For President Trump, the Paris Agreement is a bad deal that will close US businesses -- perhaps even has closed some already.
Sir Nicholas Soames notes the UK has grown its economy while cutting emissions
He also says environmentalism is a fundamentally conservative cause
Scott Pruitt, President Trump's man at the Environmental Protection Agency, added the detail -- promising to repeal regulations protecting US watercourses from pollution and reduce power plant emissions.
Meanwhile, in London last week, Prime Minister Theresa May was launching the UK's 25-year Plan for Nature. Its flagship pledge is to "leave the environment in a better state than we found it" -- including forests, seas, rivers, soil, animals and plants.
Reducing carbon emissions is a central part of the plan: left unchecked, climate change will unravel much of the good work done in other areas. You can create as many marine protected areas as you like -- but their GPS-defined boundaries are no barrier to warmer and more acidic water.
The logic of the Prime Minister's argument would seem to be inescapable. Whether you appreciate nature by admiring its beauty or by using it for hunting -- I happen to like both -- nature's survival is not something on which we can rely. As with a marriage, keeping it alive takes work.
Previous American presidents of the political right appreciated this. Richard Nixon established the Environmental Protection Agency. Ronald Reagan ushered in the Marine Mammal Protection Act. George Bush signed a treaty known as the UN climate change convention.
All of these measures were perfectly in tune with the views of conservative philosopher Sir Roger Scruton that "there is no political cause more amenable to the conservative vision than that of the environment, for it touches on the three foundational ideas of our movement: trans-generational loyalty, the priority of the local and the search for home."
However, while the local should indeed be a priority, merely looking after the local will not do. One reason is that many important issues are global in nature, from the threat to trans-oceanic whales in the 1970s to climate change now. Therefore, global thinking must be part of the solution.

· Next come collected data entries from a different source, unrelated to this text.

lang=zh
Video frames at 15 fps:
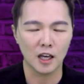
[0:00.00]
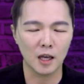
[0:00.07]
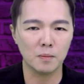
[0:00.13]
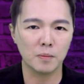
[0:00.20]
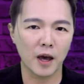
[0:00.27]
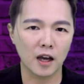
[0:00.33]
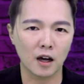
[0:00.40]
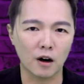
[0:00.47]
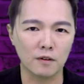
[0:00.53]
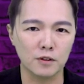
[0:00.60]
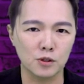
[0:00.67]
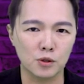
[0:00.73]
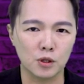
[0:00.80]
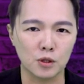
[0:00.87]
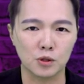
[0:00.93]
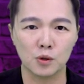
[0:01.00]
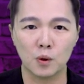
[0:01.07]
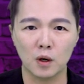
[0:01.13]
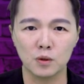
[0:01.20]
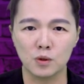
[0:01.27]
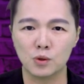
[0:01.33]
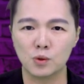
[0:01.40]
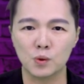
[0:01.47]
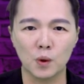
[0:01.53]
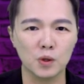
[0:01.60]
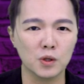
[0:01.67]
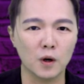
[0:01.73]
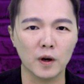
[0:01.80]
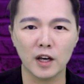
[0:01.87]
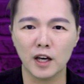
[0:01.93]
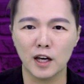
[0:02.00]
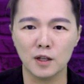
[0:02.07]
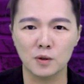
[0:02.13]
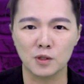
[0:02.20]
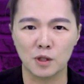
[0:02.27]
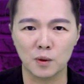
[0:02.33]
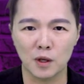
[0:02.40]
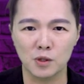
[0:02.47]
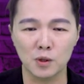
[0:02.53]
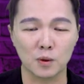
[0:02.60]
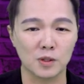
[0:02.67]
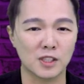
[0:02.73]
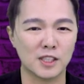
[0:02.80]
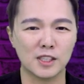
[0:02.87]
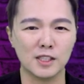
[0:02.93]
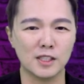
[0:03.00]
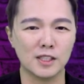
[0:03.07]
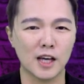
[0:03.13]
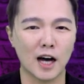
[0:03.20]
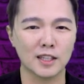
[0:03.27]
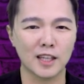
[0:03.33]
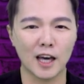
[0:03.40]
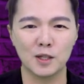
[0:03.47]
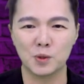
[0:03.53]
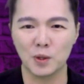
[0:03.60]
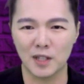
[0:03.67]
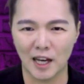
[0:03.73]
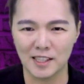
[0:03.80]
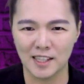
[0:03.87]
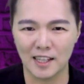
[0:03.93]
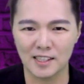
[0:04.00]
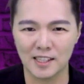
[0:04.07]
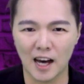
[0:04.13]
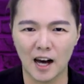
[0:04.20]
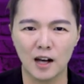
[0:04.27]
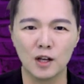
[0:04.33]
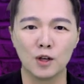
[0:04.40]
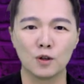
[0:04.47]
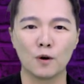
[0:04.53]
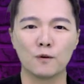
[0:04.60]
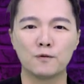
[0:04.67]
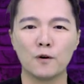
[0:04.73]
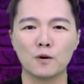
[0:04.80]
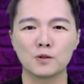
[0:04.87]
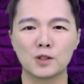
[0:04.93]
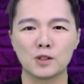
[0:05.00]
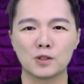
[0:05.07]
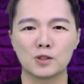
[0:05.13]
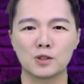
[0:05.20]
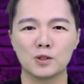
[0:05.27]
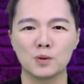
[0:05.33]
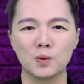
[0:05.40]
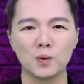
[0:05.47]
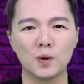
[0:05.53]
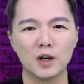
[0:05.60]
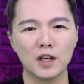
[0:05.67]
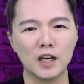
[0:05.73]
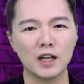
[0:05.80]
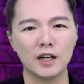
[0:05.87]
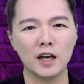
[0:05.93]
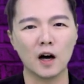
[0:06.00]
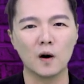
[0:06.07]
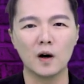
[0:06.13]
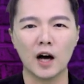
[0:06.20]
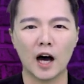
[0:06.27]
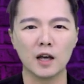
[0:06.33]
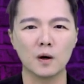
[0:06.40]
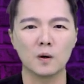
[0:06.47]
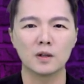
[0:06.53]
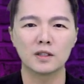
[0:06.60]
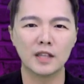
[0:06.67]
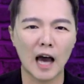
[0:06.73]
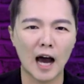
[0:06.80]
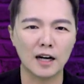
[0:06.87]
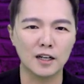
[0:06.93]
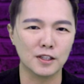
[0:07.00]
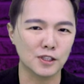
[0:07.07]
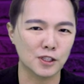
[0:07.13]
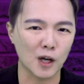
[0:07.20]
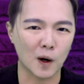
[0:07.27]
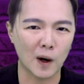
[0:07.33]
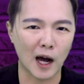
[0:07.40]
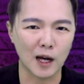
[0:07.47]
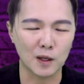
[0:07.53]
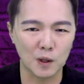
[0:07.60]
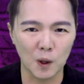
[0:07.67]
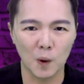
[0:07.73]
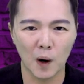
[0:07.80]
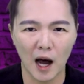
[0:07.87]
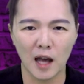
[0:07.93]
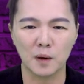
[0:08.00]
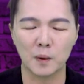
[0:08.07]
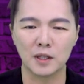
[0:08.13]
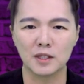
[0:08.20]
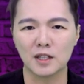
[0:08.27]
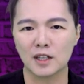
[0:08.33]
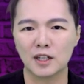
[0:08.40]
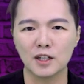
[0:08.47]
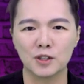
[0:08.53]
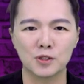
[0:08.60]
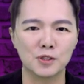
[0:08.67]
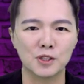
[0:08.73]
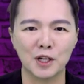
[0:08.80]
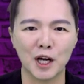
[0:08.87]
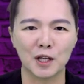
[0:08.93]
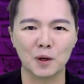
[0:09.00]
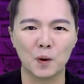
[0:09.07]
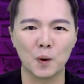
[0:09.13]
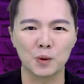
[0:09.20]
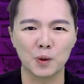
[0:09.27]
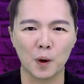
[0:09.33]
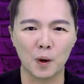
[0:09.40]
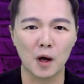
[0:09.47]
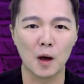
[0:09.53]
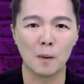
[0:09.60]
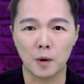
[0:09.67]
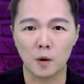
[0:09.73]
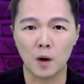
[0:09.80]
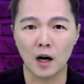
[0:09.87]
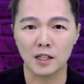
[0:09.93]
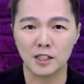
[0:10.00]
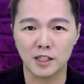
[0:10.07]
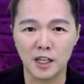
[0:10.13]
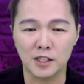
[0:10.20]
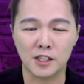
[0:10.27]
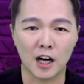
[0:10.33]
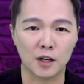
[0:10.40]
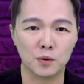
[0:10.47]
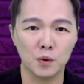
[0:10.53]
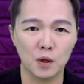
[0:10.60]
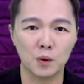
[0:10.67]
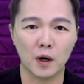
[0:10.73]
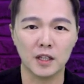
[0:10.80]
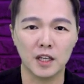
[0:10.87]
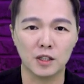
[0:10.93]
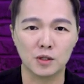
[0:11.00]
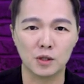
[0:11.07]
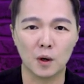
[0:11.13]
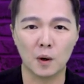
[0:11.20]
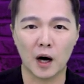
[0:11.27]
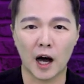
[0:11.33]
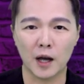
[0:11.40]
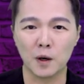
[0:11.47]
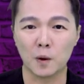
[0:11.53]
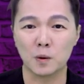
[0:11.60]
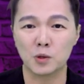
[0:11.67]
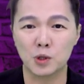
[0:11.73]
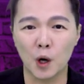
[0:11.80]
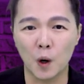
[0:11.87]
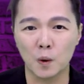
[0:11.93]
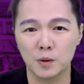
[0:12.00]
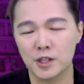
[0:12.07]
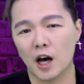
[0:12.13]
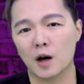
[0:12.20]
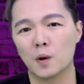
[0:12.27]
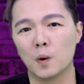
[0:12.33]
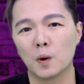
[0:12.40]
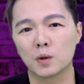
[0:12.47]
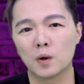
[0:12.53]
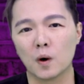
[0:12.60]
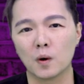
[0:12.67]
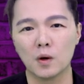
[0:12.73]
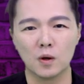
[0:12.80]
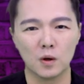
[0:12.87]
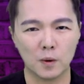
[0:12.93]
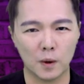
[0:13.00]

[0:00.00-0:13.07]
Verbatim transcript: Impact Harvest Church 欢迎所有 AI News 的观众携家带眷来参加，有丰盛的食物、饮料，还有大人小孩都爱玩的各式各样的活动，包括现场乐团演奏，还有抽奖活动。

A second reason is that business, in a world of free trade, has global supply chains. And though the idea of reducing trade and seeking self-sufficiency was raised both in President Trump's election campaign and in the UK's discussions about life post-Brexit, climate change implies a greater future need for free trade, with violently changing weather taking a toll on commodities such as fish, coffee and wine.
And Mrs May laid out the third reason in her speech: "Climate change and the deterioration of natural environments are prime drivers of poverty, food insecurity and instability, and can trigger conflict and migration." Which neatly extends the thoughts of US Defense Secretary James Mattis: "If you don't fully fund the State Department, then I need to buy more ammunition."

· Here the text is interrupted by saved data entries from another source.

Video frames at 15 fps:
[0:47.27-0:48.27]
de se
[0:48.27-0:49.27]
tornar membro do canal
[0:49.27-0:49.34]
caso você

Mr Trump is, of course, a right-wing leader like no other. Definitely not an inhabitant of the great tradition that gave us Presidents such as Reagan and the two Bushes. But it is right to give him the credit of wanting to do what is the best for his people. So let us look at who is right on climate change, the Paris Agreement, and the economy.
The United Nations climate change convention is 25 years old. In the quarter of a century since President George Bush went to the Rio Earth Summit and signed the convention, all of the G7 nations have grown their economies. Most of them have reduced their greenhouse gas emissions, too.

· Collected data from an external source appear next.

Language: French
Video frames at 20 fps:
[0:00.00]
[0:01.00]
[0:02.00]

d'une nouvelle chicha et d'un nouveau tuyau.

The best-performing nation on growth is also, notably, the best at cutting emissions.
And it is... the UK. In that period, the average Briton has grown 45% wealthier, while reducing his/her carbon footprint by 33%. The USA has not done badly, coming mid-table on both measures. But the overall conclusion is obvious: there is no conflict between making your people richer and cutting greenhouse gas emissions. In fact, from the evidence, one could well draw the opposite conclusion -- a consistent goal and a systematic plan for cutting carbon emissions helps your economy grow faster.
The key figure in starting all this was another Conservative figure for whom I hope the President would have some regard: Margaret Thatcher. And it has brought no threat to energy security, or to jobs.
The evidence, therefore, is entirely against the world view of Donald Trump and entirely consistent with that of Theresa May.
My grandfather, Sir Winston Churchill, knew a thing or two about courage. President Trump is, I gather, a fan, having a bust of him in the Oval Office. Without Churchill's determination, the Nazis would have won the war in Europe. But this is equally true of his respect for evidence. You cannot defeat an enemy of markedly superior forces unless you have better information and make better decisions.
Were he our Prime Minister today, it is pretty clear he would have said the same things on climate change as Theresa May has this week. Because, simply, she is right, and she is acting in the interests of her people.